Pero para conseguirlo, en ese proceso laborioso en verdad, el pintor tiene que disponer prácticamente de la casa entera, teniendo potestad absoluta para quitar, para mover, para colocar una cosa sobre otra, hasta dejar todo hecho un desastre. Debo reconocer y repetir que, el trabajo es arduo, ya la vista final te hace olvidar esos previos, pero lo he vivido en carne propia, recuerdo que una vez, hace algunos años, me encargaron pintar un cuarto pequeño de la casa y la vi fácil. Error grave, terminé todo pintado, sucio, oliendo a corrosivo y esmalte por varios días, además de agotado y sin un resultado satisfactorio, renuncié a seguir con el favor que consistía en más espacios por pintar.

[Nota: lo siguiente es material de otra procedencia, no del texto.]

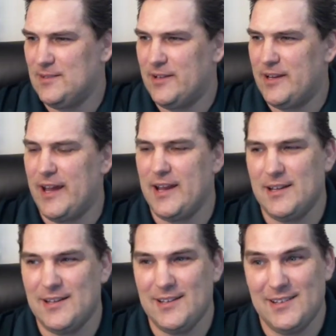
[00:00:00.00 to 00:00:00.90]
Okay?
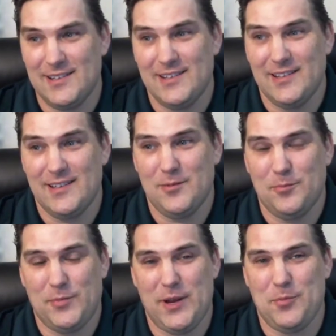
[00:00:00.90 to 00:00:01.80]

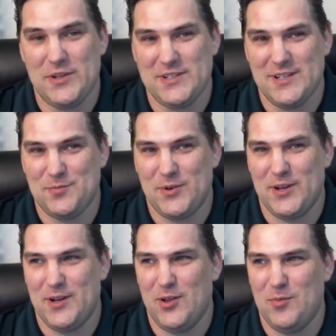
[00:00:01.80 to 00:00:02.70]
Kid President's a pretty
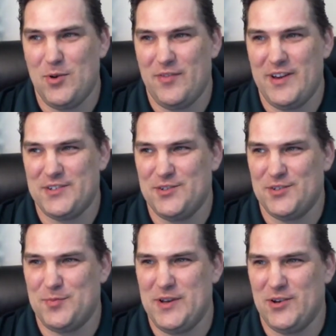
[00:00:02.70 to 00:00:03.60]
good little motivational
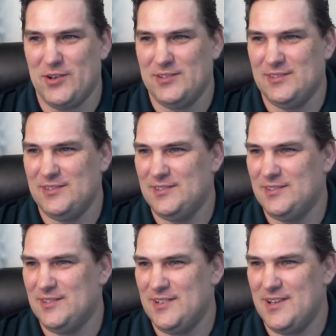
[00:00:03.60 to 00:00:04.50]
speaker.
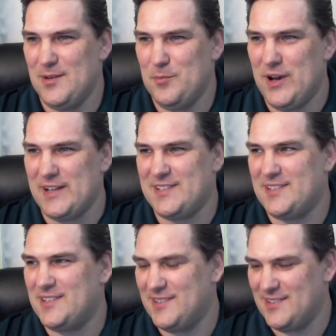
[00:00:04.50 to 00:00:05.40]

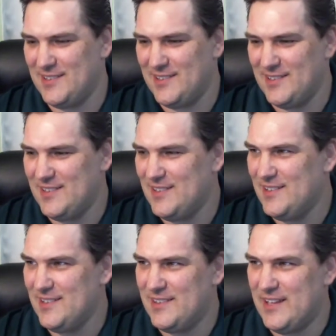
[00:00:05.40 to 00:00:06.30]
But
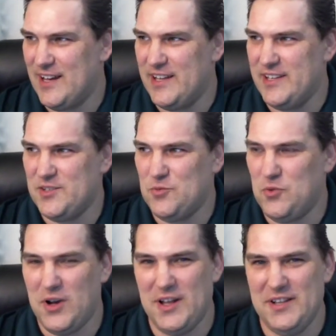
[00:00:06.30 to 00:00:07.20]
that is
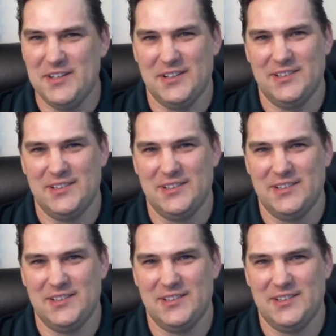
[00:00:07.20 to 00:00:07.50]
one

Entonces al inicio, luego de haber decidido pintar la casa, todas las cosas se salen del lugar donde las sabemos ubicar, no encontramos lo que necesitamos a la primera, pregunto por algo y nadie da razón — ¿señor pintor vio donde quedó mi taza para desayunar?—, hasta caminar se hace difícil porque se puede chocar con un balde de corrosivo o la escalera. Estrés.


Cuando se quiere renovar algo primero se pasa por un proceso de desastre interior, ¿no? Cuando se siente que se debe cambiar, instintivamente se inicia rompiendo lo que se da por inútil, por excesivo o dañino, se van lijando y raspando las capas de las anteriores pinturas para poder poner la nueva. Se quita lo inservible y pasado. ¿Te das cuenta que a veces tratas de solo maquillar algo, de pintarlo pero sin sacar la capa anterior? ¿Queda bien el trabajo luego? Creo que no es lo mismo. Resanar es una cosa y renovar otra. Pero decidir hasta qué punto se harán los cambios es el tema, un riesgo porque no se sabe si al final se eligieron bien los matices que se llevarán en el futuro.


Ahora mismo la casa es una revolución amarilla, lo digo por el color elegido. Una revolución que intenta cambiar, dar otra cara a la casa. En algunos sitios ya el trabajo está terminado y se nota el cambio, algo más fresco, nuevo. No se quiere ni tocar las paredes para no mancharlas.


El estrés irá pasando a medida que la pintura vaya secando, con ella nuevos colores quedarán y eso ayudará a la intención de vitalidad. Así pasa cuando nos decidimos a cambiar los colores de nuestros paisajes diarios, ¿no? Toda una revolución, no amarilla quizá.